▸ **Directions**:
Retype all of the entries that appear below, keeping them exactly as they are.
** Opening Data provided block **
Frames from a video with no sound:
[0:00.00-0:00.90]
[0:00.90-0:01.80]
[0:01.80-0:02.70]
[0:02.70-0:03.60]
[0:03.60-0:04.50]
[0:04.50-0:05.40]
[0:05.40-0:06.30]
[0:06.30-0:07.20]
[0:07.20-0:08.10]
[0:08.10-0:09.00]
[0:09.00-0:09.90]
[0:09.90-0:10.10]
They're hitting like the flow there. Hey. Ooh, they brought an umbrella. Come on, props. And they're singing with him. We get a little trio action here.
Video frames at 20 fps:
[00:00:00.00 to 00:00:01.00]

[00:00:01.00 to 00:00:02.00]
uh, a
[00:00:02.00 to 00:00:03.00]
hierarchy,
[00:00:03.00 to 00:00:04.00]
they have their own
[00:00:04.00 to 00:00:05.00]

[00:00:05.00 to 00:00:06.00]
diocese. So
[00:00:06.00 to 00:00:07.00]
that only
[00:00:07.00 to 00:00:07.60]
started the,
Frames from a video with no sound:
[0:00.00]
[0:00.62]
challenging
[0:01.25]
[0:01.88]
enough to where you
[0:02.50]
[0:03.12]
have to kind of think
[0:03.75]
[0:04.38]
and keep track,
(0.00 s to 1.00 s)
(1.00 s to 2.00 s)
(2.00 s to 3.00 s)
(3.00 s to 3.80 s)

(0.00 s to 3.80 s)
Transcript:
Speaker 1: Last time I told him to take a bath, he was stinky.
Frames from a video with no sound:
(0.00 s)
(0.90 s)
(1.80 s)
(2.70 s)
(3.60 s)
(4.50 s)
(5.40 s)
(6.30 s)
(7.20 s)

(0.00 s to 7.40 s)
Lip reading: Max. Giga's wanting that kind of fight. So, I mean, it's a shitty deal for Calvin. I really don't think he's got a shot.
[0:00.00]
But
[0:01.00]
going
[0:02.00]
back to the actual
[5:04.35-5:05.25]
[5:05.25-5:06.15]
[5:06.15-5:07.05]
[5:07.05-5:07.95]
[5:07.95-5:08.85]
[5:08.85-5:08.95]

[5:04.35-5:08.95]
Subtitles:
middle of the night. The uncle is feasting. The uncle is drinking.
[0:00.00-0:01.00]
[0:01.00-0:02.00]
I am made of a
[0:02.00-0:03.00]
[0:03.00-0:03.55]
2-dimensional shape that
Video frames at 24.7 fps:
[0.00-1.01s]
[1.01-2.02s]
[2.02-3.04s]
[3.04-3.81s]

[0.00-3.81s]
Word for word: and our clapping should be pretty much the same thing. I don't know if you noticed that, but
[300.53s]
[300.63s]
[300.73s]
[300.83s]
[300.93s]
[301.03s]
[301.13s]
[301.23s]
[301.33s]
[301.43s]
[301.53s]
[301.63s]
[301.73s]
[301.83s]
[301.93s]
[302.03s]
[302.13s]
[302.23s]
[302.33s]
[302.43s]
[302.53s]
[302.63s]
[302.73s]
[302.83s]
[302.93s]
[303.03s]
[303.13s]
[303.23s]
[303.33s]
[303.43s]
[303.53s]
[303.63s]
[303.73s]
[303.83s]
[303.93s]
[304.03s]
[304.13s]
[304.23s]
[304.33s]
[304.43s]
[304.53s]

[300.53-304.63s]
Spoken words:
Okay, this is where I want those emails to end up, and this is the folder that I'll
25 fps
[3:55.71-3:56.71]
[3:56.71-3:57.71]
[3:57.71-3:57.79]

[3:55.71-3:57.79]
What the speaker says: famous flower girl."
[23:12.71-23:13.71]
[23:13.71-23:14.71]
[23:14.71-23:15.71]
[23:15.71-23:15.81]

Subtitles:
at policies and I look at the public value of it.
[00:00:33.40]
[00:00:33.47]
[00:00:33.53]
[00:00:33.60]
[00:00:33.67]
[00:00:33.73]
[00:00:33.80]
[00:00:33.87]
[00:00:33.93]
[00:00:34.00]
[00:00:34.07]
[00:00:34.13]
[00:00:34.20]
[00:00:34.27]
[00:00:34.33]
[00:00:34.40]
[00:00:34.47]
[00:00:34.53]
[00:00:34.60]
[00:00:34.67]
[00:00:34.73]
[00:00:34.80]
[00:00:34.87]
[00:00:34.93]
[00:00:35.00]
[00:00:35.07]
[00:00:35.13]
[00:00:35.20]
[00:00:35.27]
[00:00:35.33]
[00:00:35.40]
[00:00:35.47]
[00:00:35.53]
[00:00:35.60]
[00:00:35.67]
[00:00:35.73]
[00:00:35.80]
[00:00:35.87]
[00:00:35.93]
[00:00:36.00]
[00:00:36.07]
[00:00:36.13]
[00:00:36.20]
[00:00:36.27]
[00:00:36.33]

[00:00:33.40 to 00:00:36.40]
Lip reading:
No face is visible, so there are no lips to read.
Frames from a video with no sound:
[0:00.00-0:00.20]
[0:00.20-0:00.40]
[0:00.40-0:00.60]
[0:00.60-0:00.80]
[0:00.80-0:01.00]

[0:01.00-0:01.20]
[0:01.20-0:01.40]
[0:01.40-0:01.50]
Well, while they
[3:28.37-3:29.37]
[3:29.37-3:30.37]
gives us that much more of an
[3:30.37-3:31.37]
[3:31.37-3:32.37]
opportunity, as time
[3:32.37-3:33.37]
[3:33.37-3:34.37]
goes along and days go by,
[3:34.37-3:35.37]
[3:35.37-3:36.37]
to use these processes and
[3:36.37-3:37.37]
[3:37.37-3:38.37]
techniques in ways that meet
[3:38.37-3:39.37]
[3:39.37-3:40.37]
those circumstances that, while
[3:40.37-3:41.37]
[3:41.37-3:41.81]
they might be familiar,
** Closing Data provided block **
▸ **Answer section**:
Frames from a video with no sound:
[0:00.00-0:00.90]
[0:00.90-0:01.80]
[0:01.80-0:02.70]
[0:02.70-0:03.60]
[0:03.60-0:04.50]
[0:04.50-0:05.40]
[0:05.40-0:06.30]
[0:06.30-0:07.20]
[0:07.20-0:08.10]
[0:08.10-0:09.00]
[0:09.00-0:09.90]
[0:09.90-0:10.10]
They're hitting like the flow there. Hey. Ooh, they brought an umbrella. Come on, props. And they're singing with him. We get a little trio action here.
Video frames at 20 fps:
[00:00:00.00 to 00:00:01.00]

[00:00:01.00 to 00:00:02.00]
uh, a
[00:00:02.00 to 00:00:03.00]
hierarchy,
[00:00:03.00 to 00:00:04.00]
they have their own
[00:00:04.00 to 00:00:05.00]

[00:00:05.00 to 00:00:06.00]
diocese. So
[00:00:06.00 to 00:00:07.00]
that only
[00:00:07.00 to 00:00:07.60]
started the,
Frames from a video with no sound:
[0:00.00]
[0:00.62]
challenging
[0:01.25]
[0:01.88]
enough to where you
[0:02.50]
[0:03.12]
have to kind of think
[0:03.75]
[0:04.38]
and keep track,
(0.00 s to 1.00 s)
(1.00 s to 2.00 s)
(2.00 s to 3.00 s)
(3.00 s to 3.80 s)

(0.00 s to 3.80 s)
Transcript:
Speaker 1: Last time I told him to take a bath, he was stinky.
Frames from a video with no sound:
(0.00 s)
(0.90 s)
(1.80 s)
(2.70 s)
(3.60 s)
(4.50 s)
(5.40 s)
(6.30 s)
(7.20 s)

(0.00 s to 7.40 s)
Lip reading: Max. Giga's wanting that kind of fight. So, I mean, it's a shitty deal for Calvin. I really don't think he's got a shot.
[0:00.00]
But
[0:01.00]
going
[0:02.00]
back to the actual
[5:04.35-5:05.25]
[5:05.25-5:06.15]
[5:06.15-5:07.05]
[5:07.05-5:07.95]
[5:07.95-5:08.85]
[5:08.85-5:08.95]

[5:04.35-5:08.95]
Subtitles:
middle of the night. The uncle is feasting. The uncle is drinking.
[0:00.00-0:01.00]
[0:01.00-0:02.00]
I am made of a
[0:02.00-0:03.00]
[0:03.00-0:03.55]
2-dimensional shape that
Video frames at 24.7 fps:
[0.00-1.01s]
[1.01-2.02s]
[2.02-3.04s]
[3.04-3.81s]

[0.00-3.81s]
Word for word: and our clapping should be pretty much the same thing. I don't know if you noticed that, but
[300.53s]
[300.63s]
[300.73s]
[300.83s]
[300.93s]
[301.03s]
[301.13s]
[301.23s]
[301.33s]
[301.43s]
[301.53s]
[301.63s]
[301.73s]
[301.83s]
[301.93s]
[302.03s]
[302.13s]
[302.23s]
[302.33s]
[302.43s]
[302.53s]
[302.63s]
[302.73s]
[302.83s]
[302.93s]
[303.03s]
[303.13s]
[303.23s]
[303.33s]
[303.43s]
[303.53s]
[303.63s]
[303.73s]
[303.83s]
[303.93s]
[304.03s]
[304.13s]
[304.23s]
[304.33s]
[304.43s]
[304.53s]

[300.53-304.63s]
Spoken words:
Okay, this is where I want those emails to end up, and this is the folder that I'll
25 fps
[3:55.71-3:56.71]
[3:56.71-3:57.71]
[3:57.71-3:57.79]

[3:55.71-3:57.79]
What the speaker says: famous flower girl."
[23:12.71-23:13.71]
[23:13.71-23:14.71]
[23:14.71-23:15.71]
[23:15.71-23:15.81]

Subtitles:
at policies and I look at the public value of it.
[00:00:33.40]
[00:00:33.47]
[00:00:33.53]
[00:00:33.60]
[00:00:33.67]
[00:00:33.73]
[00:00:33.80]
[00:00:33.87]
[00:00:33.93]
[00:00:34.00]
[00:00:34.07]
[00:00:34.13]
[00:00:34.20]
[00:00:34.27]
[00:00:34.33]
[00:00:34.40]
[00:00:34.47]
[00:00:34.53]
[00:00:34.60]
[00:00:34.67]
[00:00:34.73]
[00:00:34.80]
[00:00:34.87]
[00:00:34.93]
[00:00:35.00]
[00:00:35.07]
[00:00:35.13]
[00:00:35.20]
[00:00:35.27]
[00:00:35.33]
[00:00:35.40]
[00:00:35.47]
[00:00:35.53]
[00:00:35.60]
[00:00:35.67]
[00:00:35.73]
[00:00:35.80]
[00:00:35.87]
[00:00:35.93]
[00:00:36.00]
[00:00:36.07]
[00:00:36.13]
[00:00:36.20]
[00:00:36.27]
[00:00:36.33]

[00:00:33.40 to 00:00:36.40]
Lip reading:
No face is visible, so there are no lips to read.
Frames from a video with no sound:
[0:00.00-0:00.20]
[0:00.20-0:00.40]
[0:00.40-0:00.60]
[0:00.60-0:00.80]
[0:00.80-0:01.00]

[0:01.00-0:01.20]
[0:01.20-0:01.40]
[0:01.40-0:01.50]
Well, while they
[3:28.37-3:29.37]
[3:29.37-3:30.37]
gives us that much more of an
[3:30.37-3:31.37]
[3:31.37-3:32.37]
opportunity, as time
[3:32.37-3:33.37]
[3:33.37-3:34.37]
goes along and days go by,
[3:34.37-3:35.37]
[3:35.37-3:36.37]
to use these processes and
[3:36.37-3:37.37]
[3:37.37-3:38.37]
techniques in ways that meet
[3:38.37-3:39.37]
[3:39.37-3:40.37]
those circumstances that, while
[3:40.37-3:41.37]
[3:41.37-3:41.81]
they might be familiar,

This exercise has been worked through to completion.